MIDI sound reproduction (FM Synthesis vs. Wavetable)
Early sound boards used a technology called FM synthesis to simulate the sound of a musical instrument by combining a series of sound waveforms. Very reasonable simulation of certain instruments can be created, while other instruments don't sound very natural. FM synthesis is used primarily because of its low cost.

Wavetables are digitized sounds recorded from real musical instruments and provides a much more realistic sound than using FM synthesis. Wavetable synthesis has been used in stand-alone professional music synthesizers for a number of years. It has become available on a few PC compatible sound cards in the past few years. Now, many more sound boards are offering wavetable synthesis as standard equipment or as an option.

Three Dimensional Sound
Three dimensional sound boards have been available for about a year and a half. Now these boards are the latest new multimedia add-on and many manufacturers are shipping or have announced one (see Infostream this month).

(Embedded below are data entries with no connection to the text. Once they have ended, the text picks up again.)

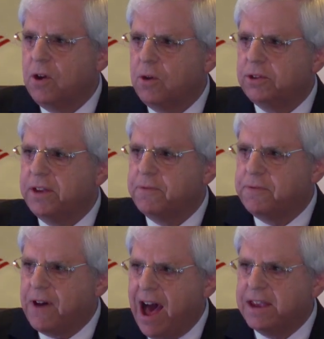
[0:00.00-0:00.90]
only
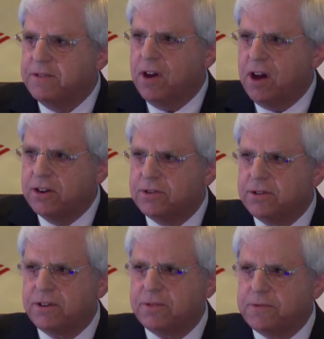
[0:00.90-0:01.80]

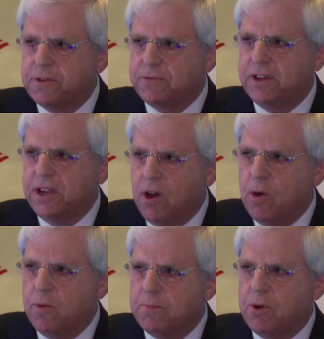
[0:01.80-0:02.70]
550
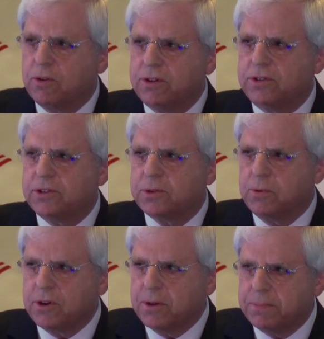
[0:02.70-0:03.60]
home mortgages
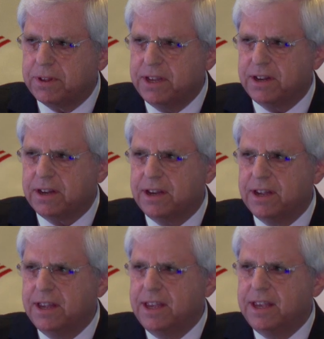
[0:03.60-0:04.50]
were completed
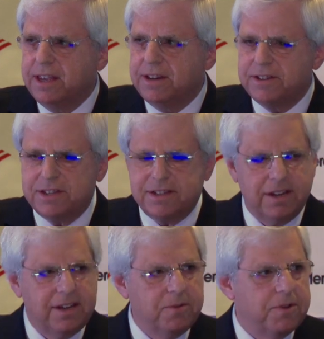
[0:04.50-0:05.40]
in a
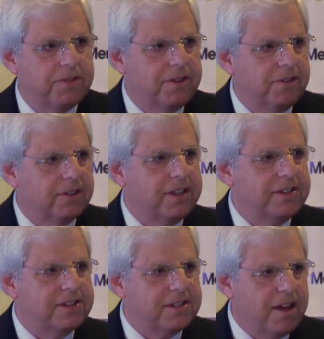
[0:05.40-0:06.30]
city with nearly
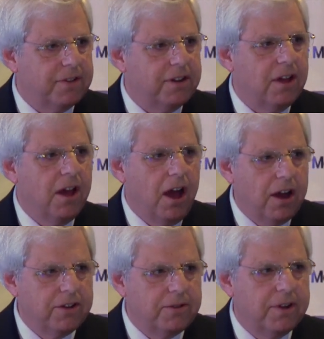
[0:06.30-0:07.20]

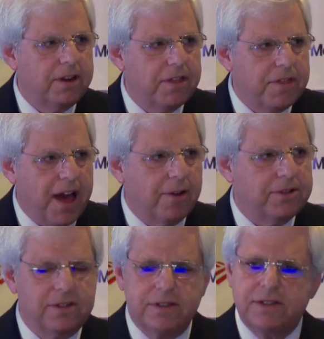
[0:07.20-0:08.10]

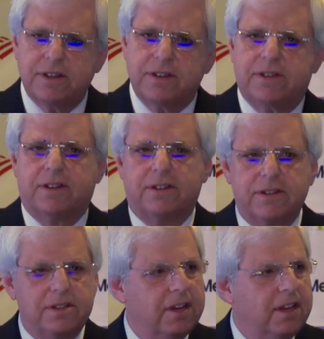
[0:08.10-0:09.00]
700,000
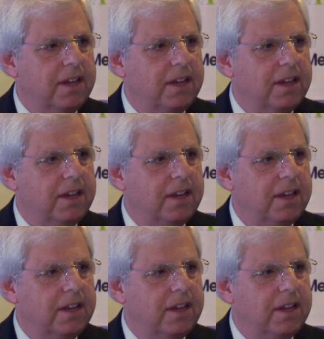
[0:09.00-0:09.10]
citizens.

Standard stereo sound allows you to hear the sound move between the speakers. Three dimensional sound goes beyond that and allows you to hear sound that moves BEYOND the two speakers. You hear a jet fly overhead from left to right or a wave crash around you. You keep checking to see if the speakers have left the desk as you can hardly believe the sensation. I have heard several of these systems and they are incredible!

Another manufacturer has a board which processes stereo sound and it simulates the quadraphonic sound of the mid-seventies. It adds acoustical information to two additional "rear channel" speakers. The size of your room can appear to change in size and this effect is quite impressive.